Colm Tóibín’s Brooklyn is a novel for those who look forward to their nostalgia. The book, shortlisted for the Man Booker Prize and winner of the Costa Fiction Award, is self-effacing in style. With telescopic accuracy, it focuses on the life of a young, female Irish emigrant named Eilis, who travels to Brooklyn for the opportunity to start a career. It is set in the 1950s, around the time of the author’s birth. At times the narrative seems, with its light touch and careful distance from its subjects, to be a book about the author’s putative parents.
I will refrain from spoiling the plot, which unfurls as leisurely as real life. This is not to say that nothing happens. Eilis finds various kinds of companionship, community and love. She copes with cold indifference and the death of someone she cares about. Throughout, her struggle seems to be one of loneliness. Tóibín does a masterful job of illustrating, with carefully circuitous passages of blank narration, exactly how little Eilis understands those around her and how few and precious the connections she does make are. It is not a happy book warmly lit with coddling or acceptance. Nor is it a book about tortured alienation. The tone it strikes is somewhere in the middle, in the melancholy of the simple and everyday. Unlike Pete Hamill’s North River, a book similar in theme, it does not find refuge in domesticity. It’s not a feel-good book, but it may well be a good book.
Tóibín’s style is at once intimate and austerely off-putting. Even when he narrates Eilis’s feelings, he does so with a storyteller’s distance and a refreshing departure from the contemporary trend of tortured omphaloskepsis. He creates a narrative that seems more suited to oral tradition than to the page. What should be clear language is somehow opaque, and the prose circles repetitively back around the same themes.

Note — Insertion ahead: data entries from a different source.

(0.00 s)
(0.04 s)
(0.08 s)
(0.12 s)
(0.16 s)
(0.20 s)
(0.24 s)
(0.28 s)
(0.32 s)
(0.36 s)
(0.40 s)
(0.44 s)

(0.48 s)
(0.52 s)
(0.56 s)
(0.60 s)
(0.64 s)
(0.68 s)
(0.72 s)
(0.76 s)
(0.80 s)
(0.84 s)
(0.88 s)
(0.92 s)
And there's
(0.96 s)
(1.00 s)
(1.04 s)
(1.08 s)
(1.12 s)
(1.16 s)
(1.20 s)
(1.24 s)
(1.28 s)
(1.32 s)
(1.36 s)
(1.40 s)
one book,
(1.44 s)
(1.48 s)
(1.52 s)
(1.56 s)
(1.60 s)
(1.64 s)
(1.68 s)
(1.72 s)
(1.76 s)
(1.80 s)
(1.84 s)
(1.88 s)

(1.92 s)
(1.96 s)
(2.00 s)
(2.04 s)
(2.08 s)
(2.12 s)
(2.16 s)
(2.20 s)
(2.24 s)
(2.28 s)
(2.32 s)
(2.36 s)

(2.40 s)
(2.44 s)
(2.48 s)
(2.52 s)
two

When Eilis thinks about her boyfriend, for example, she returns again and again to certain bits of description, reinforcing her impression of him and building the same tenuous picture that is all we have, or that she has, of any other character in the book. Reading Brooklyn made me acutely aware of the insubstantiality of these sorts of descriptions and how very little it is possible to know about others through experience alone. This barrier is probably due in part to the limitations of Eilis’s perspective. She is, if not simpleminded, at least methodical in her thought and little given to large ideas or anything bordering on the transcendental.

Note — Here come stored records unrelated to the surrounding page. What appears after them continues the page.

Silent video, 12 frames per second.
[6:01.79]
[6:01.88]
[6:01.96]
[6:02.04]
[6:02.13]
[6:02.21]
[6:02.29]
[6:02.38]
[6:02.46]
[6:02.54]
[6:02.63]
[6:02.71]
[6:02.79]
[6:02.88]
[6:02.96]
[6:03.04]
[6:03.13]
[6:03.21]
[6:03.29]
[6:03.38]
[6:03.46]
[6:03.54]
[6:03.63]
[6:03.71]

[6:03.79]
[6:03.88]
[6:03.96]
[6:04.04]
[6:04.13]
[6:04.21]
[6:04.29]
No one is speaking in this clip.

Tóibín tells Eilis’s story remotely, as if removed from inevitable time. While the flavor of nostalgia his narrative style imparts is tasty – a little like meatloaf – I had to question where all of it came from – a little more like hot dogs. Both are good if I want a meaty medium for the always-enjoyable ketchup of nostalgia, but the one is more complex and the other is generically packaged inside a uniform skin. On the whole it seemed like the sort of story my grandmother might tell, with a similar level of detail, but unquestionably at a distance from its own setting. In one way, this narrative technique lends authenticity to the story. In another, it seems like a cheap way to avoid inhabiting the setting or the main character as fully as possible.

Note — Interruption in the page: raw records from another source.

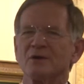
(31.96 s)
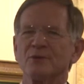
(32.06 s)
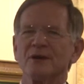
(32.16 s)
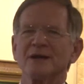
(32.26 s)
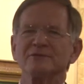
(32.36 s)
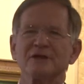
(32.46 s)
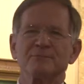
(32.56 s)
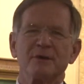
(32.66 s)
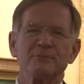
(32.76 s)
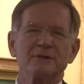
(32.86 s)
when I
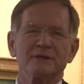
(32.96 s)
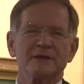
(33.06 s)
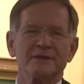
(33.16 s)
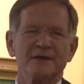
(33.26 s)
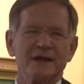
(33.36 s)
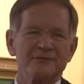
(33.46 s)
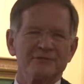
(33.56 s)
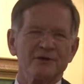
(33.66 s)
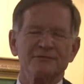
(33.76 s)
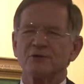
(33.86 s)
said publicly that I
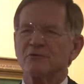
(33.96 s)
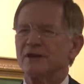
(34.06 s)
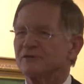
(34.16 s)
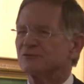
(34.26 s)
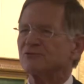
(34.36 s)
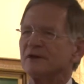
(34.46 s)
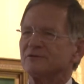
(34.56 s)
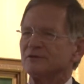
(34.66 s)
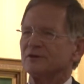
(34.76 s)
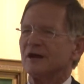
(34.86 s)
thought the greatest
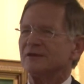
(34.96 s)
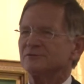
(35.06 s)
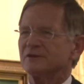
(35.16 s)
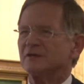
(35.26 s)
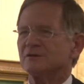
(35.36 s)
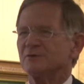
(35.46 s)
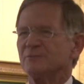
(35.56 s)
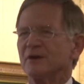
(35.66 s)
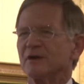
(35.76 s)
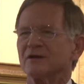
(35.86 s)
threat to the United States of
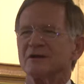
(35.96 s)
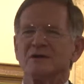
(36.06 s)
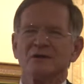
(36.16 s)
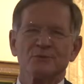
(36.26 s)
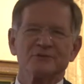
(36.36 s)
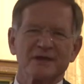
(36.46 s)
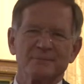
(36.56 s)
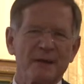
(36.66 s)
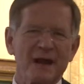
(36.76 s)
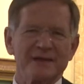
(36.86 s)
America was a
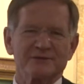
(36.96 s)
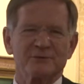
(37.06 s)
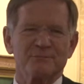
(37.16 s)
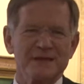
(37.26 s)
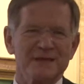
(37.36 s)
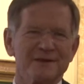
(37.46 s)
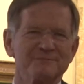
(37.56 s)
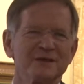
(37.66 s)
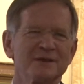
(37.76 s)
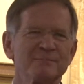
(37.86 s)
biased media.
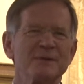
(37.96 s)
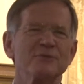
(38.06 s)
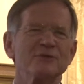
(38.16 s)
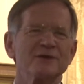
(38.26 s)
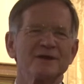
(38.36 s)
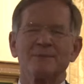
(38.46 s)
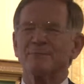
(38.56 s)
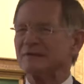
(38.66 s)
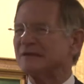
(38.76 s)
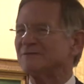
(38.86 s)
People could not
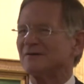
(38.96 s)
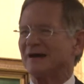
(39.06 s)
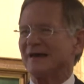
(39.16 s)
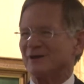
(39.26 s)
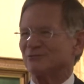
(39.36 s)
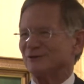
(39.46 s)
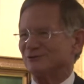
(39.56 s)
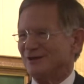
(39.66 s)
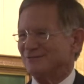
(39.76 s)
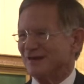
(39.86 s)
believe I actually
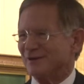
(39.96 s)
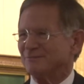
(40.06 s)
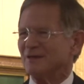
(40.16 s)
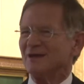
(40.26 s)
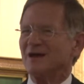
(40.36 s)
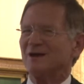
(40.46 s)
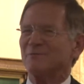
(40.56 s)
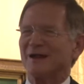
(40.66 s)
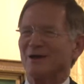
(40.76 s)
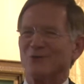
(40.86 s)
said that.
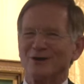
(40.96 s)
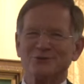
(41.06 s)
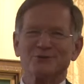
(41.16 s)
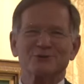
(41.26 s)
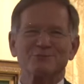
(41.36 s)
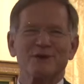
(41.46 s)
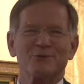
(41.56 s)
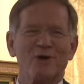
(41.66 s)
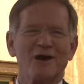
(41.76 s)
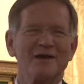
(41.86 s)
But I want to
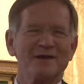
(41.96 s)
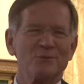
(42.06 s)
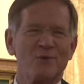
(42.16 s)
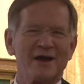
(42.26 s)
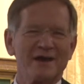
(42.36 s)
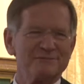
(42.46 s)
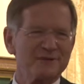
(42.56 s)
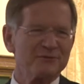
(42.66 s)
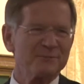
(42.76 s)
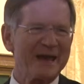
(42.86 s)
explain why, and why I've
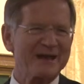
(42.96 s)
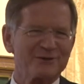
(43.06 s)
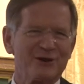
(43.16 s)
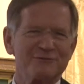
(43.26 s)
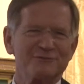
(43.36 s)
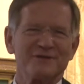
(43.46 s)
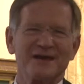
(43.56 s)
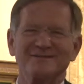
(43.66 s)
never backed off of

If you like your oral histories written and enjoy the luxuriant feel of a slow-paced, old-fashioned storyteller’s story, I recommend Brooklyn. If you are impatient with distance from a protagonist and might ask for a little verbal innovation, I do not. While the story is beautiful, its individual sentences are plain. They may be psychologically acute and realistic, perhaps, though the glass of distance often got in my way. But I was not verbally dazzled by the book. Rather, I was lulled. Perhaps the soporific effect is what some seek and indeed, it was a very easy book to read and even interesting to ponder. I found psychological verisimilitude inside. I found masterful technique of a certain kind. As I have said, it may well be a good book. I certainly learned a lot in the way of literary technique and pacing from its pages. Sadly, I did not enjoy it.